How the UK is engineering a new
Windrush scandal for Continental Europeans living in the UK
In August 1985, my wife Karin (then a GDR [“East German”]
citizen) and I moved to the UK.
The British Embassy in Berlin had stamped “Given leave to
enter the United Kingdom for an indefinite period”. This was valid for a single
entry. Each time we went abroad we had to first apply for a re-entry visa to
the UK. Needless to say, this was a rather onerous procedure.
The passport with this stamp inside it was valid until 1991
March, but the GDR did not make it that far.
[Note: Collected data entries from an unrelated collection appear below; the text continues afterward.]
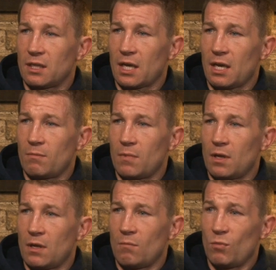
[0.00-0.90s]
in the game.
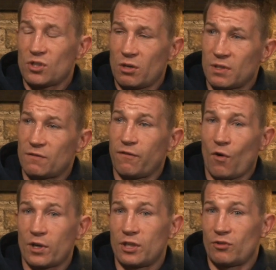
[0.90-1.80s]
Mm. Munster missed
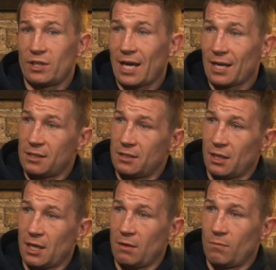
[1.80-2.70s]
forty-three tackles in
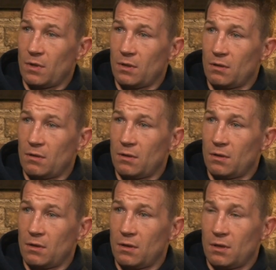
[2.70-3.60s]
the game.
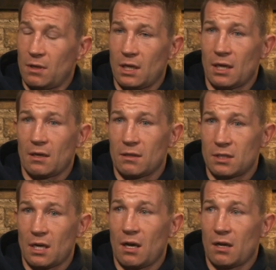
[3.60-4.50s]
Jesus. Yeah,
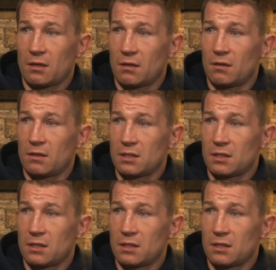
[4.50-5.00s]
it's a lot. It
In June 1990, Karin received her shiny new “BRD” re-united
German passport:
The days of endless paperwork to live a normal life in the UK
were over ... or so we thought.
So what now that Brexit has upended Karin’s legal status and
our life together once again?
The UK Home Office website has the following advice:
Which, if you follow it through and answer all the questions,
takes you to:
So, in theory, Karin does not need to do anything. She can
continue living in the UK using the indefinite leave to remain [“ILR”] that was
stamped in her old passport.
It would, however. be extremely imprudent of her to follow
the Home Office’s advice here. The Home Office long ago destroyed all records
of people in Karin’s situation and her only evidence of her legal status is a rather
dog-eared passport from a country that has now failed to exist for longer than
it ever existed. It is hard to imagine that those expected to police EU citizens in
future – NHS staff, employers, landlords and others – would recognize the validity
of her documentation, and if that documentation were lost, stolen, or
destroyed, she would find herself in the same situation as the “Windrush”
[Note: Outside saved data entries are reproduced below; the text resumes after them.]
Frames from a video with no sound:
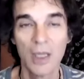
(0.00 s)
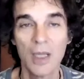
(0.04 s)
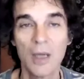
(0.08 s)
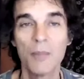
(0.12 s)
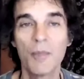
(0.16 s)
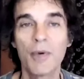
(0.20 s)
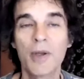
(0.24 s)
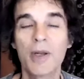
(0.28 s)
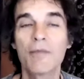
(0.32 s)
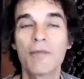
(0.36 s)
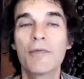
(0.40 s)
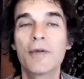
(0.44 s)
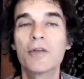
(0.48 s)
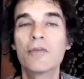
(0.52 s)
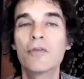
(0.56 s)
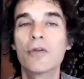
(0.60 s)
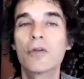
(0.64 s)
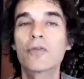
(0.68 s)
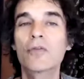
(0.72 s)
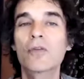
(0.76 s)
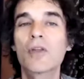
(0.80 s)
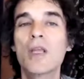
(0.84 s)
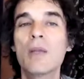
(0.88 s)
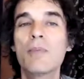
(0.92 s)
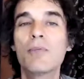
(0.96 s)
But if it
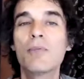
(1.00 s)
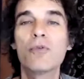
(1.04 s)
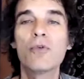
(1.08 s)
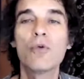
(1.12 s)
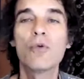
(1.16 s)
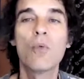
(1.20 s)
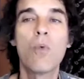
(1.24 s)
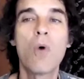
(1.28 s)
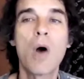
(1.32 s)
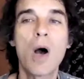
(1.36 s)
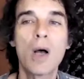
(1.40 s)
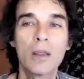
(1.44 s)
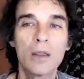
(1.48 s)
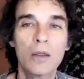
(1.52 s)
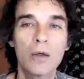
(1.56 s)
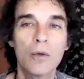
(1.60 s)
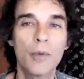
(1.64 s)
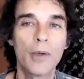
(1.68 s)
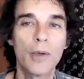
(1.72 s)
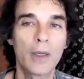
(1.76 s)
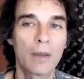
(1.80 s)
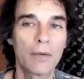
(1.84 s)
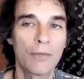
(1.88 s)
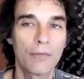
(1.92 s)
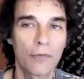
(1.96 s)
just keeps you
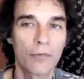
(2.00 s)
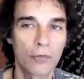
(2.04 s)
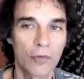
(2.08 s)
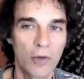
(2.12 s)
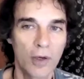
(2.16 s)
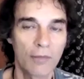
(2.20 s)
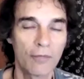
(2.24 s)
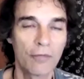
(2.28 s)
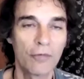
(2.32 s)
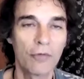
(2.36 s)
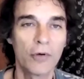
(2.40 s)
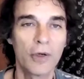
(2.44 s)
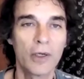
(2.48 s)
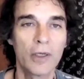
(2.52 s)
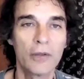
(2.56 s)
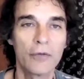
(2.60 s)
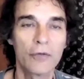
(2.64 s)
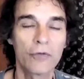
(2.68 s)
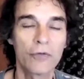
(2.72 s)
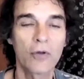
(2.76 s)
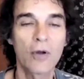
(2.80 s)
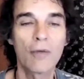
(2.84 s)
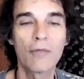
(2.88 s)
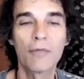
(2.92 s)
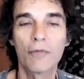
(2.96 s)
wallowing forever in
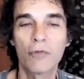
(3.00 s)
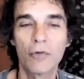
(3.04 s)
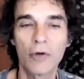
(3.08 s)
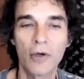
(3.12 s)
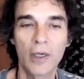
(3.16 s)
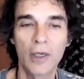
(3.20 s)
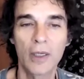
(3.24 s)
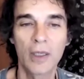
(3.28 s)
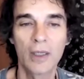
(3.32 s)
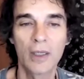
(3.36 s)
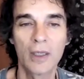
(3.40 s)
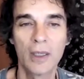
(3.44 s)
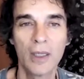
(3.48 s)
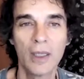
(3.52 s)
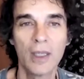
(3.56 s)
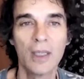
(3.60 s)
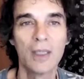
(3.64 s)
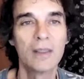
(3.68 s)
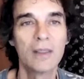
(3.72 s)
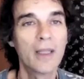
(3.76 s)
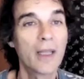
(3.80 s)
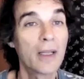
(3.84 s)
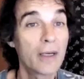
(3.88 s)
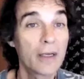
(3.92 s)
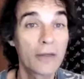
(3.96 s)
suffering,
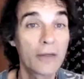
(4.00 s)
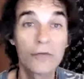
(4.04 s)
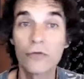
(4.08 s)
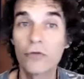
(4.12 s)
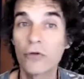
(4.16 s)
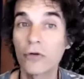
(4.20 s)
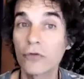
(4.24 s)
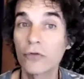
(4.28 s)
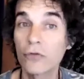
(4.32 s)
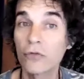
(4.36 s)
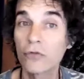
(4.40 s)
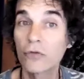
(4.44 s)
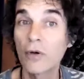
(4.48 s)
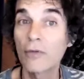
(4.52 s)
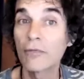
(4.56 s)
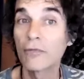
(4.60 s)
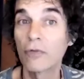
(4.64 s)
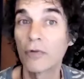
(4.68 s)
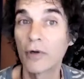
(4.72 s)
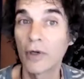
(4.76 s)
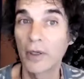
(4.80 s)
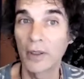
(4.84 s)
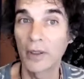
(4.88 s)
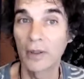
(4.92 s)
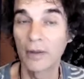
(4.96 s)
then it's just
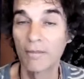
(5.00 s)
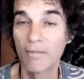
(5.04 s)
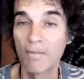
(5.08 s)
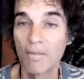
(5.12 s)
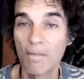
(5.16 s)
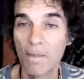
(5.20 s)
suffering.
community who were so badly served by Theresa May’s “Hostile Environment”.
Though this fact has not been widely publicized, Karin (though
not a national of a Commonwealth country) could apply under the scheme set up by the UK government to help Windrushers:
I wonder how many people in the UK are aware of this fact?
Now the precise details of Karin’s situation are somewhat unusual.
But her problem of historical IRL, and the precariousness of evidence for that
status, exists for tens of thousands (perhaps hundreds of thousands) of
Europeans who came to live in the UK before Freedom of Movement and whose old documentation was rendered obsolete by EU membership and the Treaty of Maastricht which the UK signed in 1992.
Karin will of course ignore the Home Office and apply for
the new “settlement” status for EU citizens. (Confusingly, it should be noted, the
term “settlement” is often used as a synonym for “ILR” by the UK Home Office.) A
small number of Europeans in percentage terms – but large in absolute terms – will
heed the Home Office advice, or assume they need to do nothing, or will not
have the capacity to obtain the new settlement status and will – perhaps years
or decades later – find themselves unable to evidence their right to be here. Like
the Windrushers they may face detention, deportation, and being torn from their
families.
I do not see how our politicians will, next time round, be
able to pretend they never saw this coming.